Segment Open

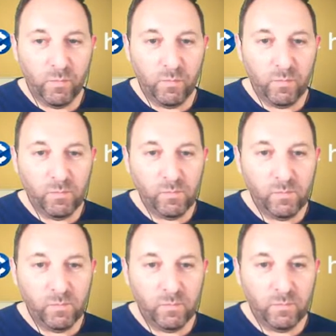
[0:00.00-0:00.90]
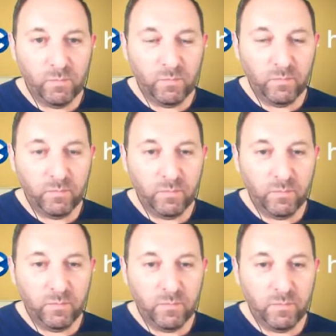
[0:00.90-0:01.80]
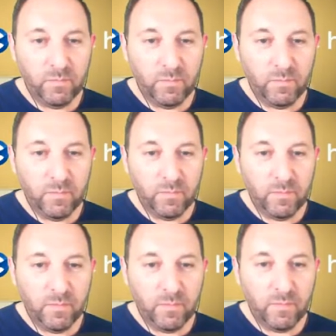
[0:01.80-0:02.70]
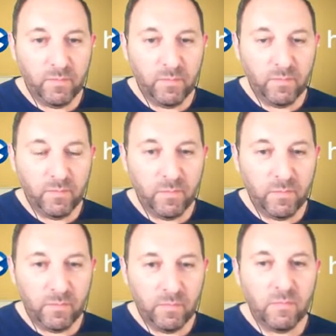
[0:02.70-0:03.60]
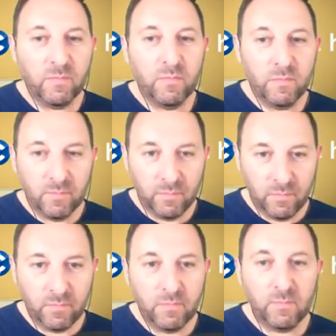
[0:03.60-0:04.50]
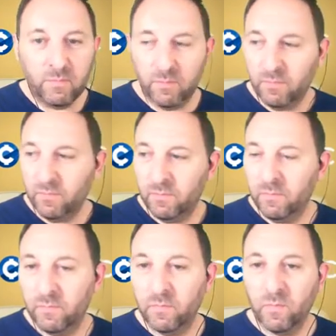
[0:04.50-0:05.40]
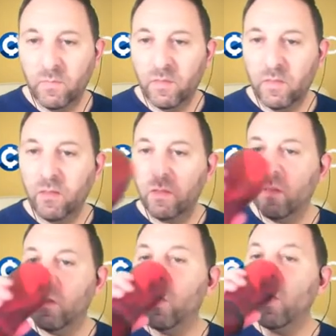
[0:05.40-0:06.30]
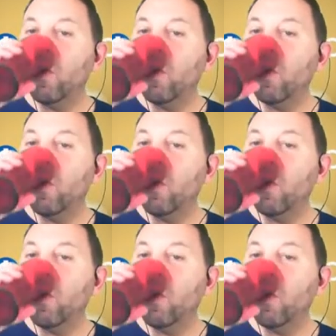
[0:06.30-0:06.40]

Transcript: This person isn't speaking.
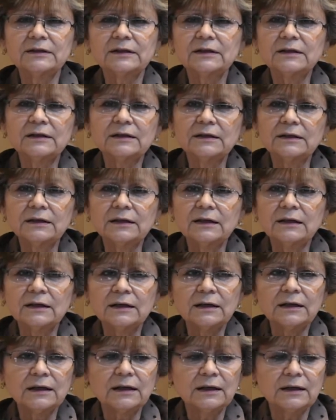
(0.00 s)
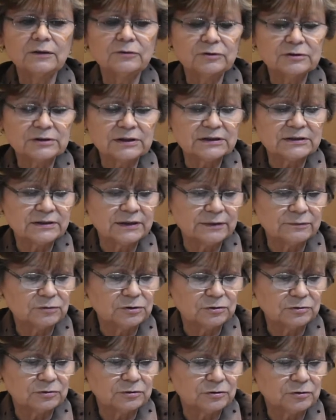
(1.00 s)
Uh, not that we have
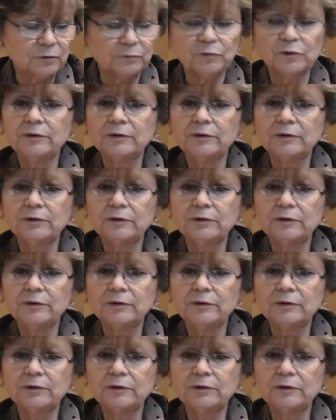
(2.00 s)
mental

Segment Closed

▶ _Work to complete_
Without the pictures, print the records in full, exactly as they appear.

▶ _Reply to the task_
[0:00.00-0:00.90]
[0:00.90-0:01.80]
[0:01.80-0:02.70]
[0:02.70-0:03.60]
[0:03.60-0:04.50]
[0:04.50-0:05.40]
[0:05.40-0:06.30]
[0:06.30-0:06.40]

Transcript: This person isn't speaking.
(0.00 s)
(1.00 s)
Uh, not that we have
(2.00 s)
mental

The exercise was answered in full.